Childers questioned the rationale of some state-funded educational institutions that oppose affirmative action on the grounds that "the use of race in admissions for diversity contradicts, rather than furthers, the aims of equal protection."

She pointed out some of these institutions consider other parameters such as "the ability to make a downfield tackle, to play the cello, the applicant's home state" or even "the applicant's relationship to school alumni."

Childers said some of these parameters are highly correlated with most applicants' socioeconomic status, which in most cases creates a student body where most minorities are underrepresented.

Bollinger said right now affirmative action is allowed if it is meant to "promote diversity," and not "to rectify past oppression."

Bollinger said some people opposed affirmative action because they felt "a society based in the principle of color-blindness could not be taking race into consideration anymore."

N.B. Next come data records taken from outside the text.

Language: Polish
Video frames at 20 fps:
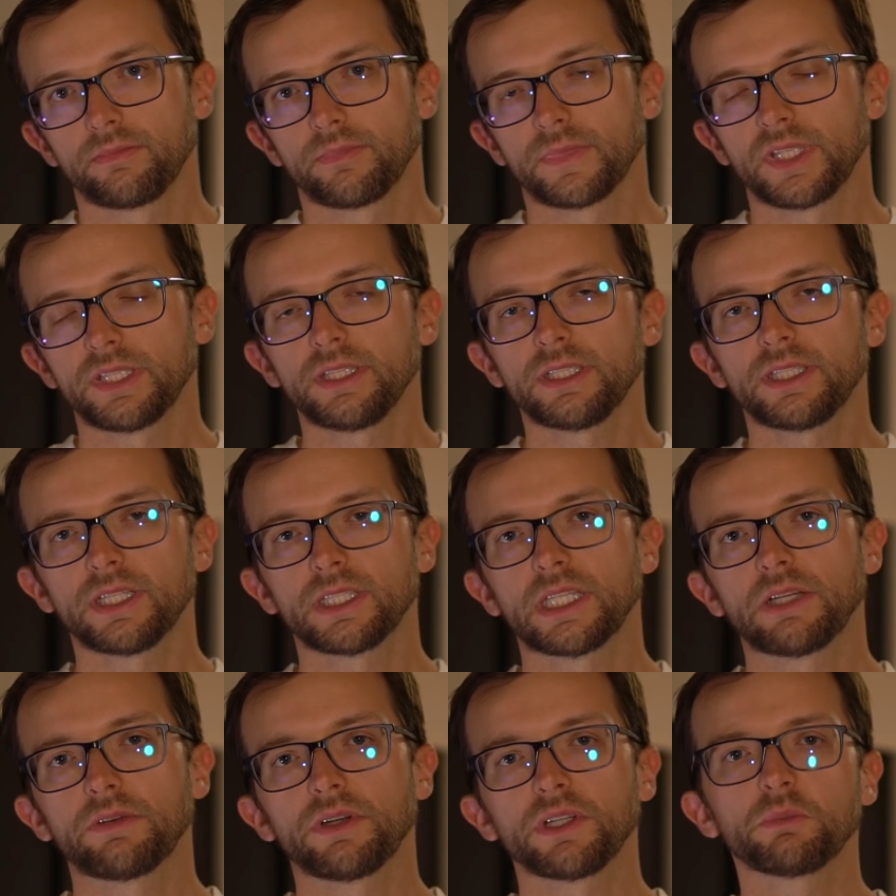Na tych
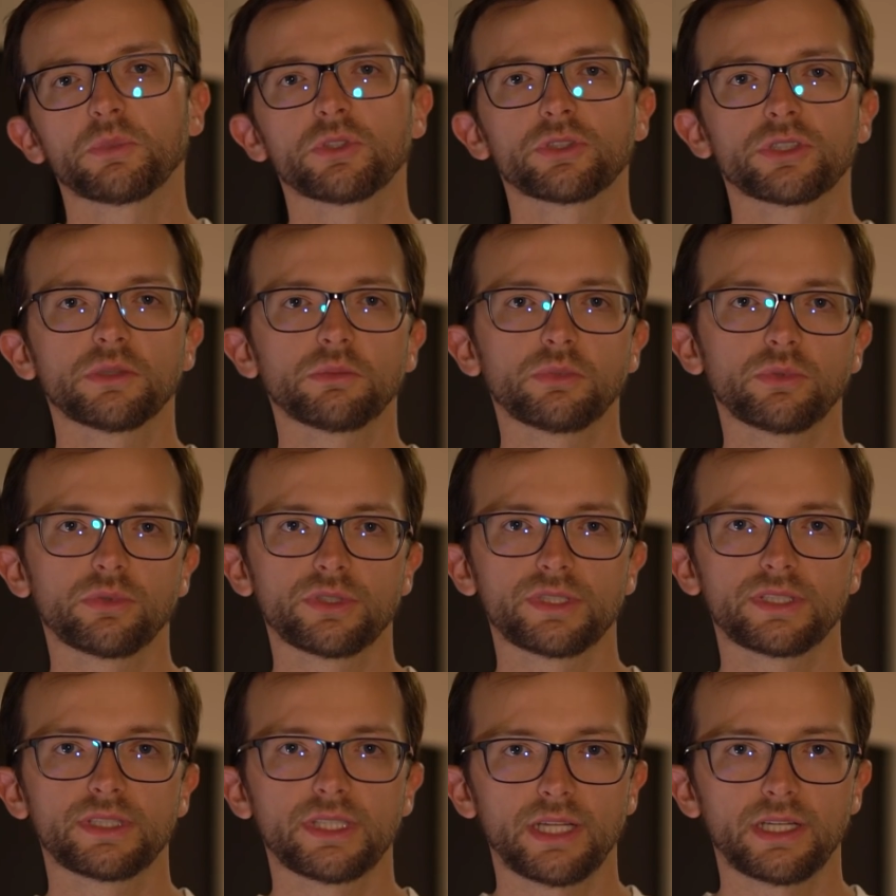kanałach można
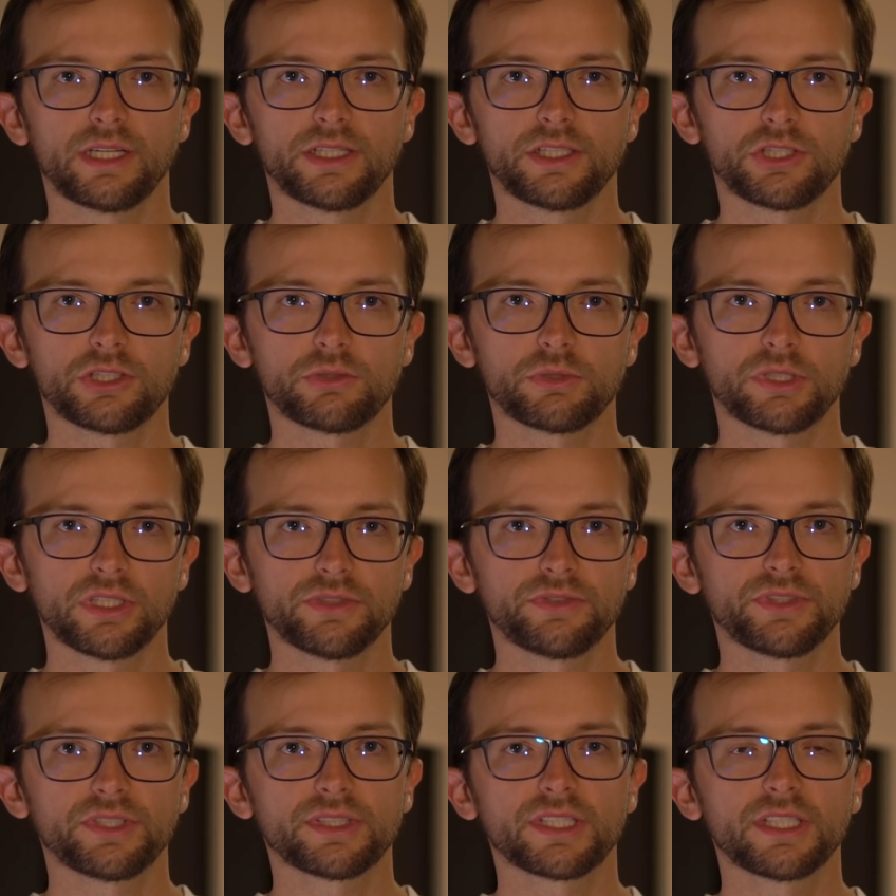było znaleźć
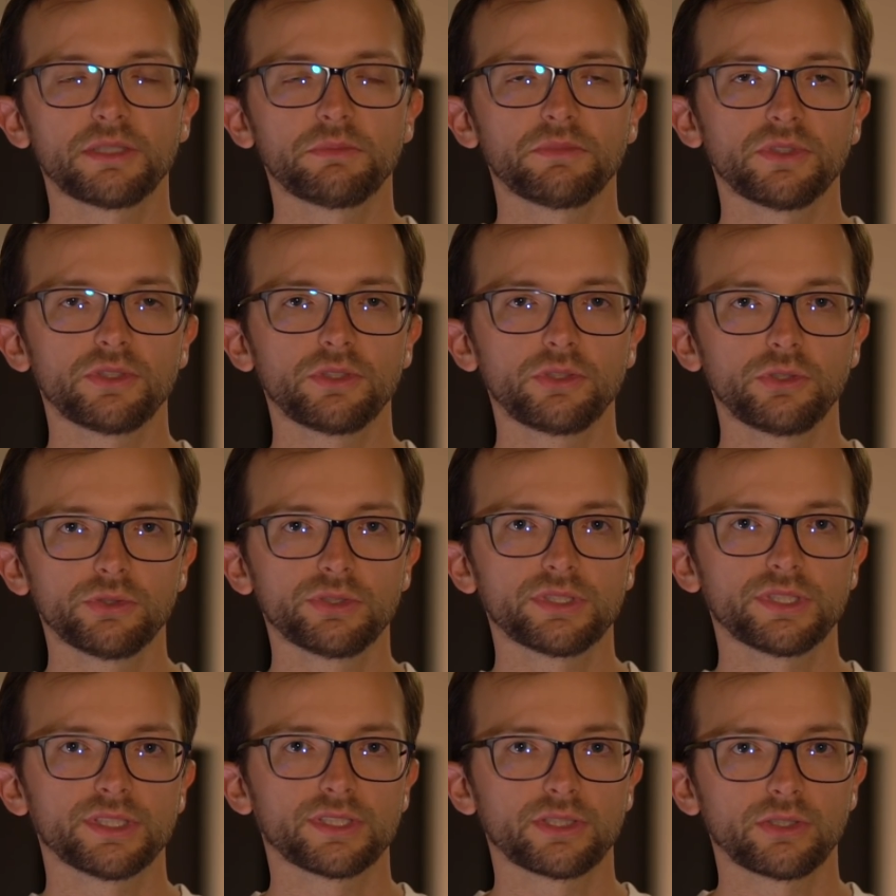przede wszystkim
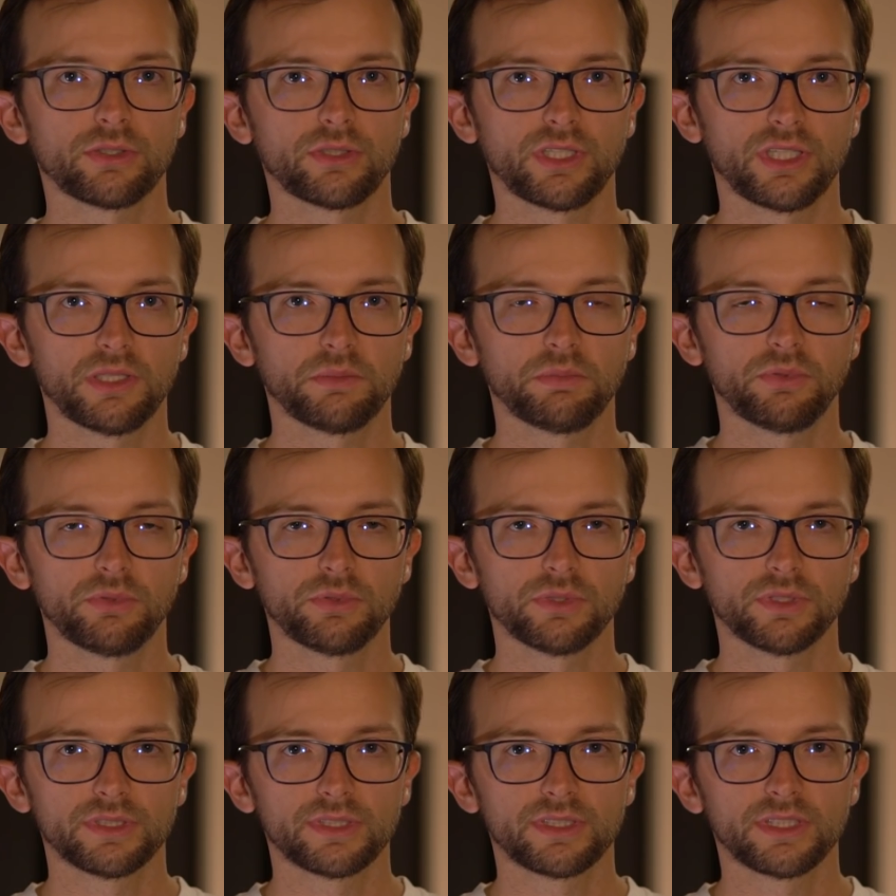newsy z Korei
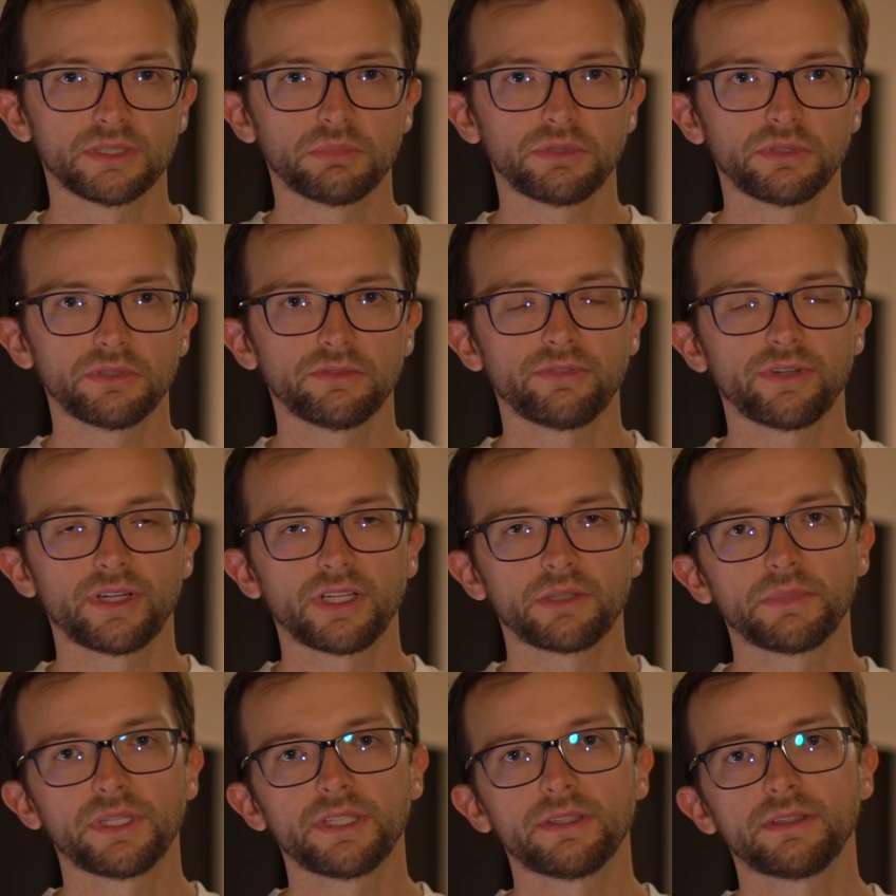Północnej, były
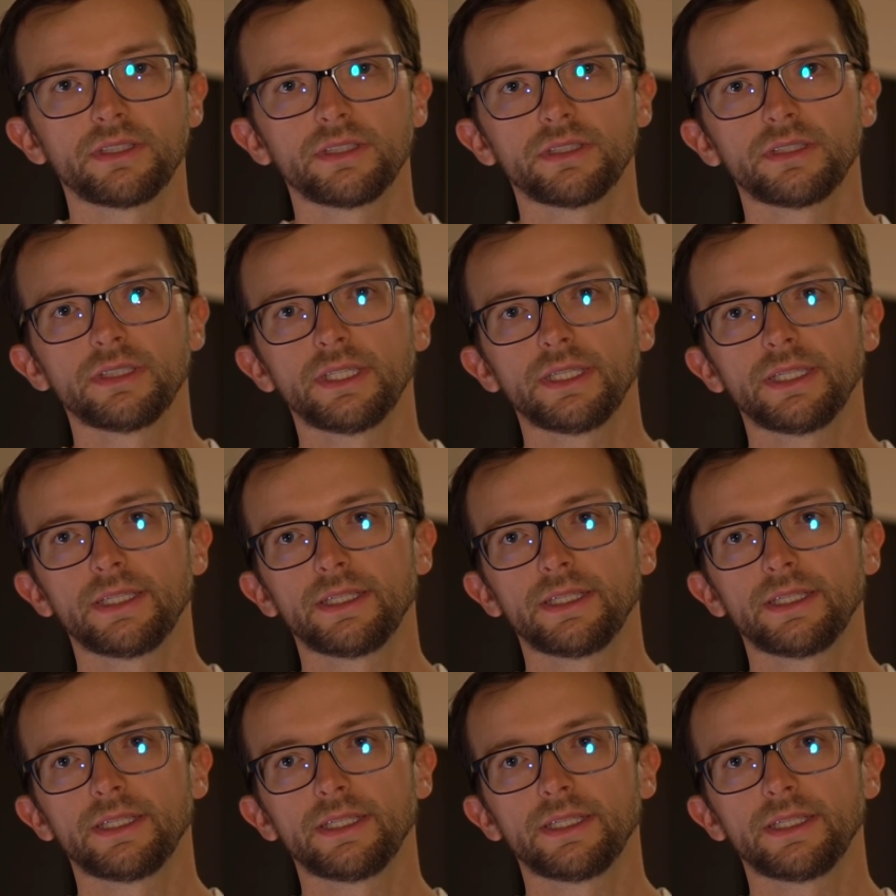fragmenty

He also said some people considered affirmative action unconstitutional, because they think it violates the 14th Amendment, which guarantees the right to equal protection for all citizens, he said.

Roosevelt explained the logic people commonly use to debase affirmative action.

She focused on the belief that "affirmative action penalizes those who play by the rules." In other words, she explained, the belief "affirmative action plays against, for example, students who study and do well on SATs."

She said the question should not be "who is hurt by the rules," but rather "what are the rules." She said these "rules" should be revised so that they "benefit the largest number of people."